The company says 5 million U.S. businesses use TikTok to reach customers. And some creators have themselves morphed into mini-industries supported by dozens—even hundreds—of staff, from managers, agents, lawyers and publicists down to editors, producers and assistants. The $100 billion creator economy, and the supply chain of jobs that come with it, are staring down a potentially enormous upheaval as the Biden administration threatens to ban TikTok over national security concerns.
On Our Radars
- Alphabet, Meta and Snap would all be in line for major stock jumps–tacking on some $431 billion in market value– if the U.S. moves forward with a TikTok shutdown, according to a note to clients from Bernstein analysts. Viva la American dream (but only if you work in tech, of course). (Forbes)
- Mobile payment giant Block falsely inflated its stock’s value by lying about internal metrics, allowing company insiders including billionaires Jack Dorsey and Jim McKelvey to profit wildly, according to a bombshell report from activist investing firm Hindenburg Research. (Forbes)
- If you lived practically anywhere in the U.S. this winter, the following won’t come as a surprise, but the planet is on track for catastrophic warming, according to a new climate change report from the U.N. However, world leaders already have many options to reduce greenhouse gas pollution and protect people, the report says, such as quickly adopting renewable sources of electricity and clamping down on new oil and gas extraction. (NPR)
- In good news, the secondhand retail market is getting bigger. Kream, a second hand clothing marketplace, announced it raised $168 million in Series C funding. The fresh funding put its valuation at $742 million and was led by Altos Ventures, a longtime investor in the company. (Tech Crunch)
StartADAM, founded by Forbes Under 30 Asia lister Adam Stone, announced it raised $1.9 million for the launch of its AI concierge suite for team collaboration. The Los Angeles-based startup acts as an AI assistant to manage and organize multiple workspace platforms, like Slack or Microsoft Teams, to one existing stream with features such as unified communications, automated follow-ups, team updates and due dates. Looking ahead, the company plans to incorporate ChatGPT access, time-tracking, payments, translation, employee rewards, among other initiatives.
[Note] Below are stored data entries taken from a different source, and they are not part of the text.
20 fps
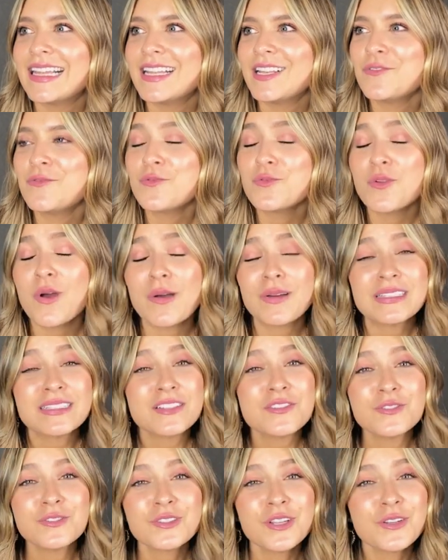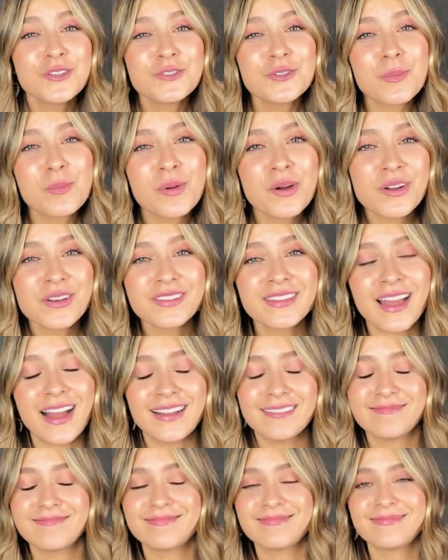Uno a veces no se los
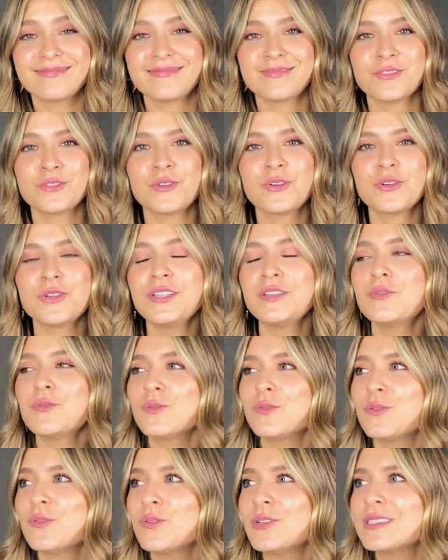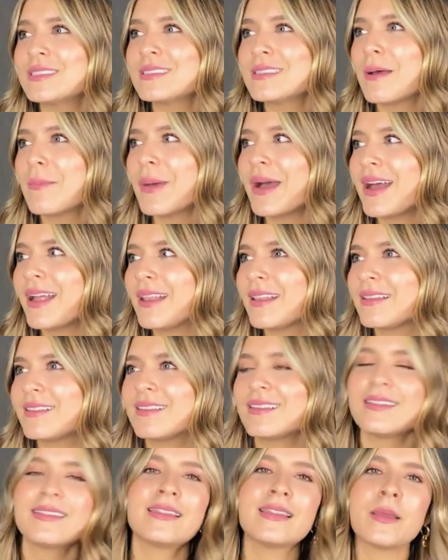soporta. No, está mal.
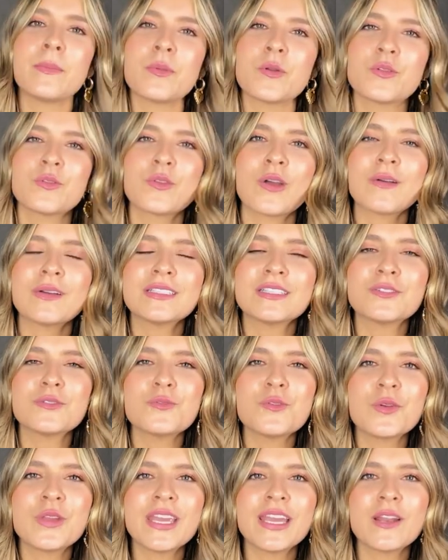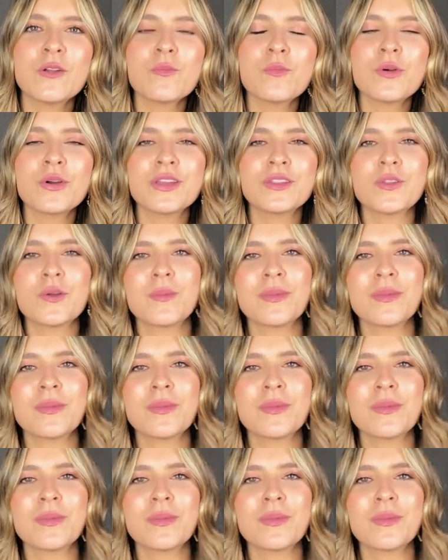De pronto a veces uno quiere un poquito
Space data company Pixxel, cofounded by Forbes Under 30 Asia lister Awais Ahmen, this week announced a five-year contract with the U.S. NRO Commercial Systems Program Office (CSPO) for the Strategic Commercial Enhancements for Commercial Hyperspectral Capabilities program (say that fives times fast). Pixxel says it’s building a “health monitor for the planet” by creating a constellation of satellites that can reveal key environmental insights like oil spills, gas leaks, methane emissions, forest fires, water pollution, crop disease and more. Through the new partnership, which is Pixxel’s first publicly-announced government customer, the startup will provide technical hyperspectral imagery (HSI) remote sensing capabilities, which can see and interpret the entire color spectrum in each pixel captured by the satellite. Pixxel has raised over $35 million in Series A funding and is backed by Lightspeed, Radical Ventures, Relativity’s Jordan Noone, Seraphim Capital, Ryan Johnson, Blume Ventures, Sparta LLC and Accenture, among others.